Macron : Ecoutez, le ministre des Solidarités et de la Santé aura à faire une conférence de presse et un point très précis suite, en effet, à un conseil de défense que nous tiendrons. Il le fera ou demain soir ou jeudi matin. Ce sera, je pense, annoncé en fin de journée ou demain matin.

L'objectif est de continuer, et il le fera de manière hebdomadaire, à décliner notre stratégie. Et donc, d'une part, à continuer de suivre l'évolution du virus et de prendre des décisions de caractérisation des territoires en fonction de sa circulation. C'est le premier point, premier pilier. 2e pilier, de continuer à avancer sur la stratégie à l'égard de nos aînés, ce qu'on a fait aujourd'hui.

Le 3e pilier, ce sera la stratégie de test. Et vous savez combien c'est important. Et sur ce sujet en particulier, nous allons véritablement préciser les doctrines d'utilisation des différents tests.

Il fera aussi un point sur la réduction des files d'attente, parce que nous savons qu'on est l'un des pays d'Europe qui teste le plus, mais qui a en même temps beaucoup de demandes. Donc à chaque fois, on doit s'adapter à ça pour répondre au plus vite, parce que c'est un élément clé pour tester, permettre d'identifier les cas contacts et mettre à l'abri les personnes. Et puis, il fera aussi un point sur le suivi hospitalier.

Je pense que c'est extrêmement attendu, en particulier dans certaines régions. Donc plusieurs décisions seront prises dans les prochaines heures, qui seront communiquées par le ministre, soit mercredi soir, soit jeudi matin. -Merci beaucoup. -E.
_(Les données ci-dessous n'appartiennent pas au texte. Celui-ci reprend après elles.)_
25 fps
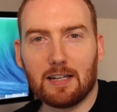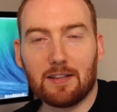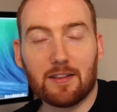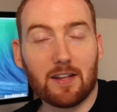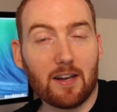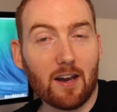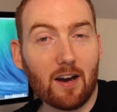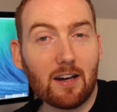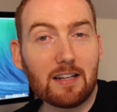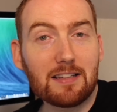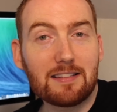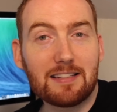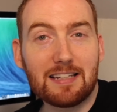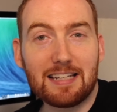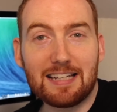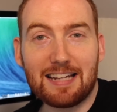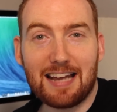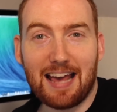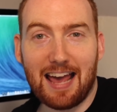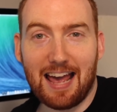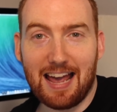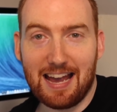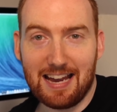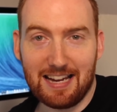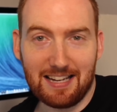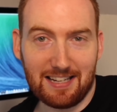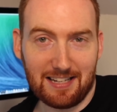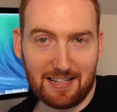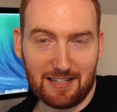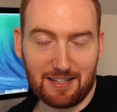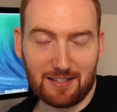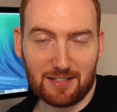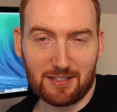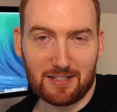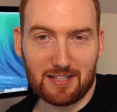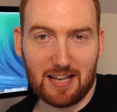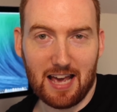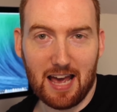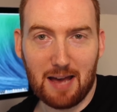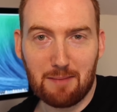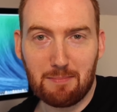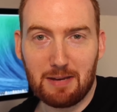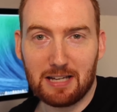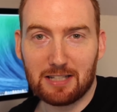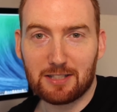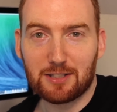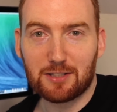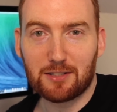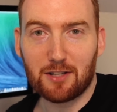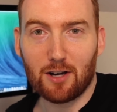In the 1980s,
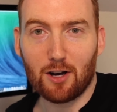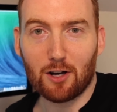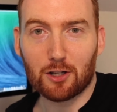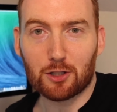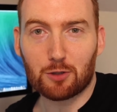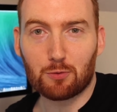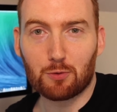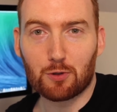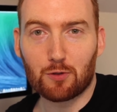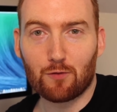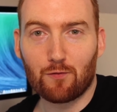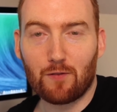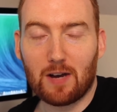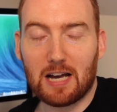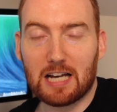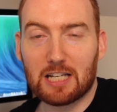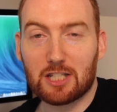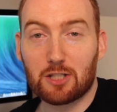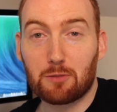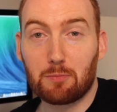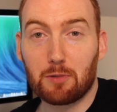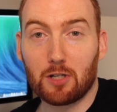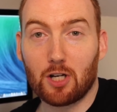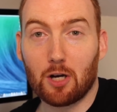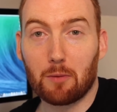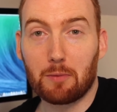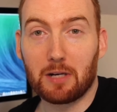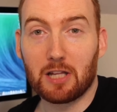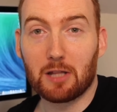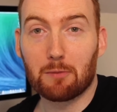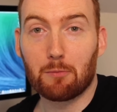MS-DOS was fast becomingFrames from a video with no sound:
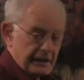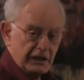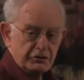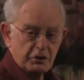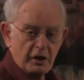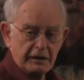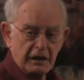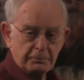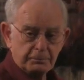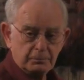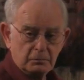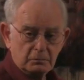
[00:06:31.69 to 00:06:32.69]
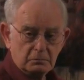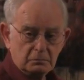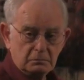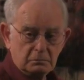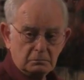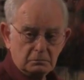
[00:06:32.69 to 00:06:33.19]
and then join up
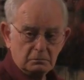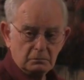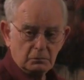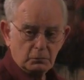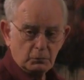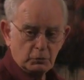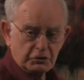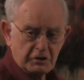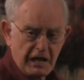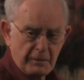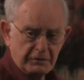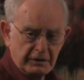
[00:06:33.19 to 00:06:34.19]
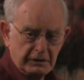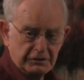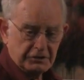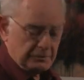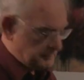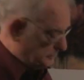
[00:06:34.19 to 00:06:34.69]
with the
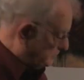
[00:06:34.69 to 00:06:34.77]
Japanese.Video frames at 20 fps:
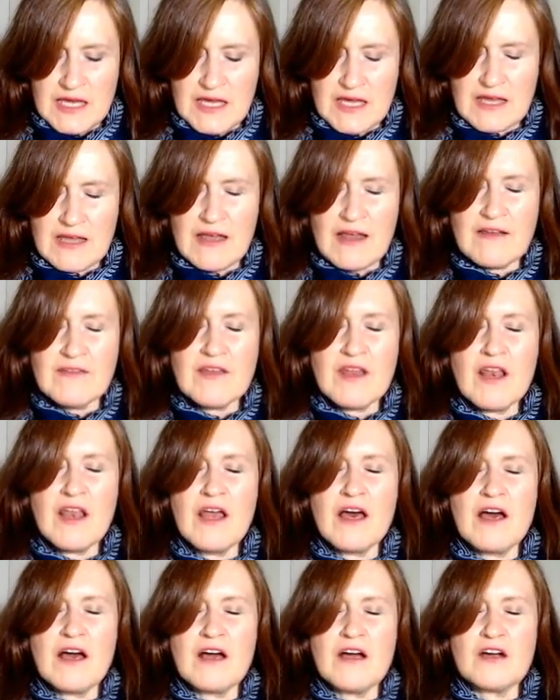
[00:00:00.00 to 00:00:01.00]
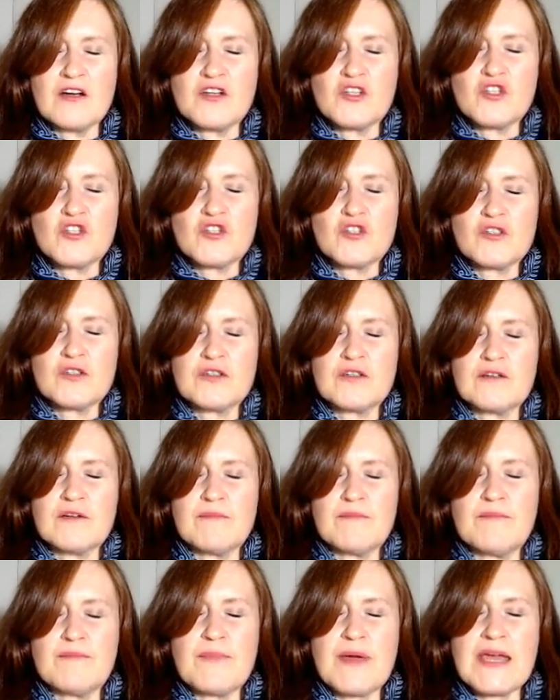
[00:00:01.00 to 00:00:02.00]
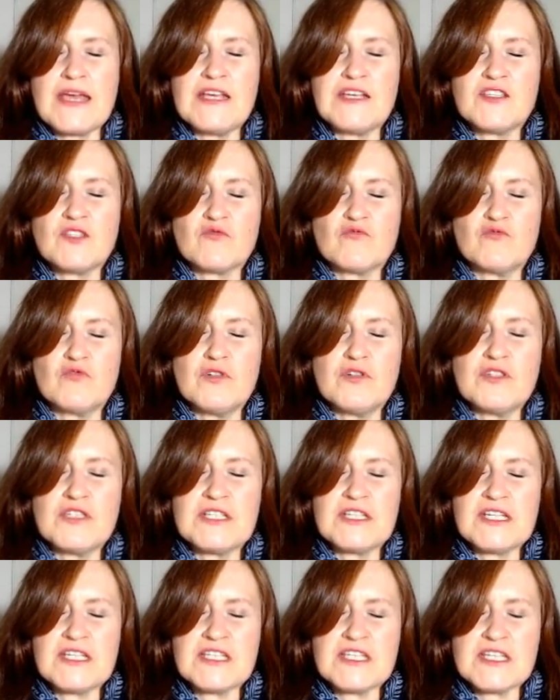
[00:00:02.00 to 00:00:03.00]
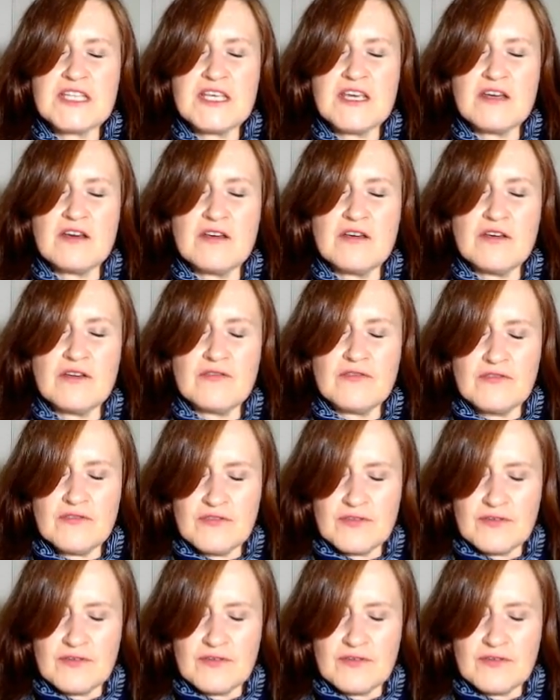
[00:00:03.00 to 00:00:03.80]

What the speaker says: and the large base rooted into the earth.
Macron : Je vous en prie, madame. -J'ai 2 petites questions. Est-ce que vous pourriez prendre des mesures à court terme pour aider les Ehpad ?
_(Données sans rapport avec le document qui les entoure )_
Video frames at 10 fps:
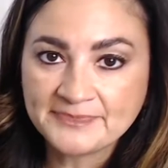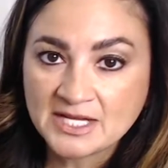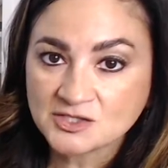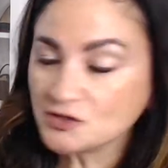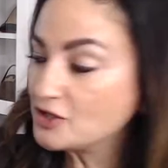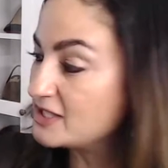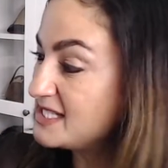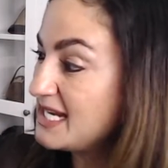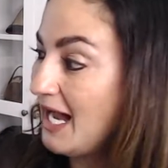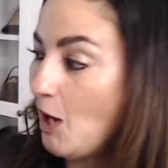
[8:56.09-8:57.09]
so you can
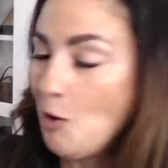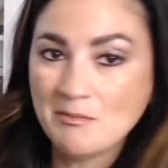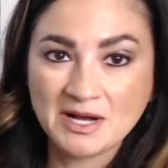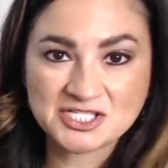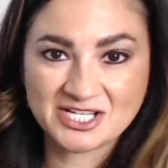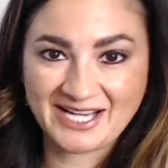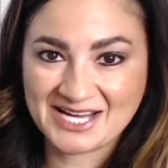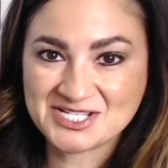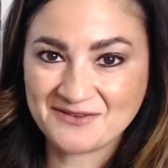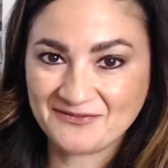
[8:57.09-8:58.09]
see how much can
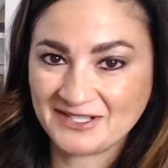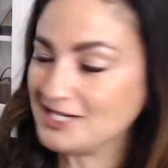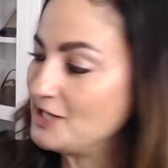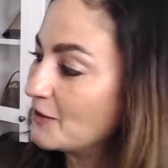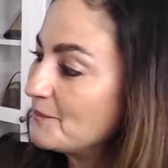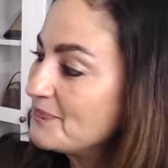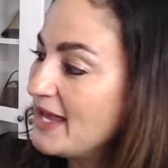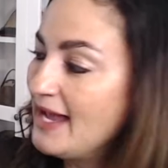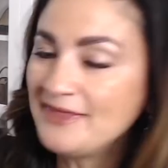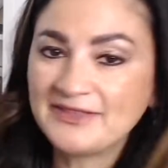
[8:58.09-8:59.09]
actually fit in here.
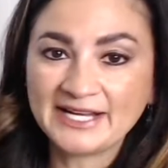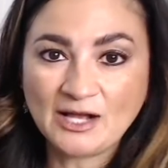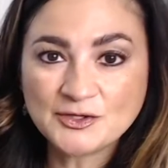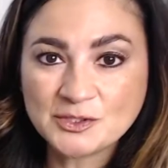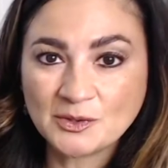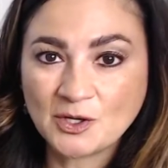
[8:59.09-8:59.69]
And then I'll do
Et 2e question, sur la question de mon confrère, est-ce que vous pensez que Paris, où le taux d'incidence est remonté au niveau de celui de Lyon, pourrait être concernée par les mesures ? -E. Macron : Alors, le ministre aura à s'exprimer sur votre deuxième point, donc je ne vais pas préempter les annonces.

Il a expliqué aussi les critères qui étaient les nôtres. Et c'est tout à fait normal. On a cette vigilance, cette précision, et on essaie d'avoir une réaction proportionnée et adaptée.

Ensuite, comme je l'ai dit, oui, on a d'ores et déjà annoncé des mesures. Il y aura dans le projet de loi de financement de la Sécurité sociale pour l'année prochaine, qui va arriver dans les prochains jours, des mesures d'ores et déjà de revalorisation salariale et de financement du secteur, qui sont justement afférentes à ce qu'on a appelé le Ségur de la santé. Les annonces ont été faites en juillet.

Ca va se traduire dans la loi de financement de la Sécurité sociale. Et donc avec une mise en oeuvre dès le 1er janvier prochain et un vote dans les prochaines semaines. Merci beaucoup, vraiment, je tiens à remercier le directeur et l'ensemble des personnels et des acteurs de cet établissement remarquable. -Merci, M. le Président. -E.

Macron : Merci à vous. Merci beaucoup.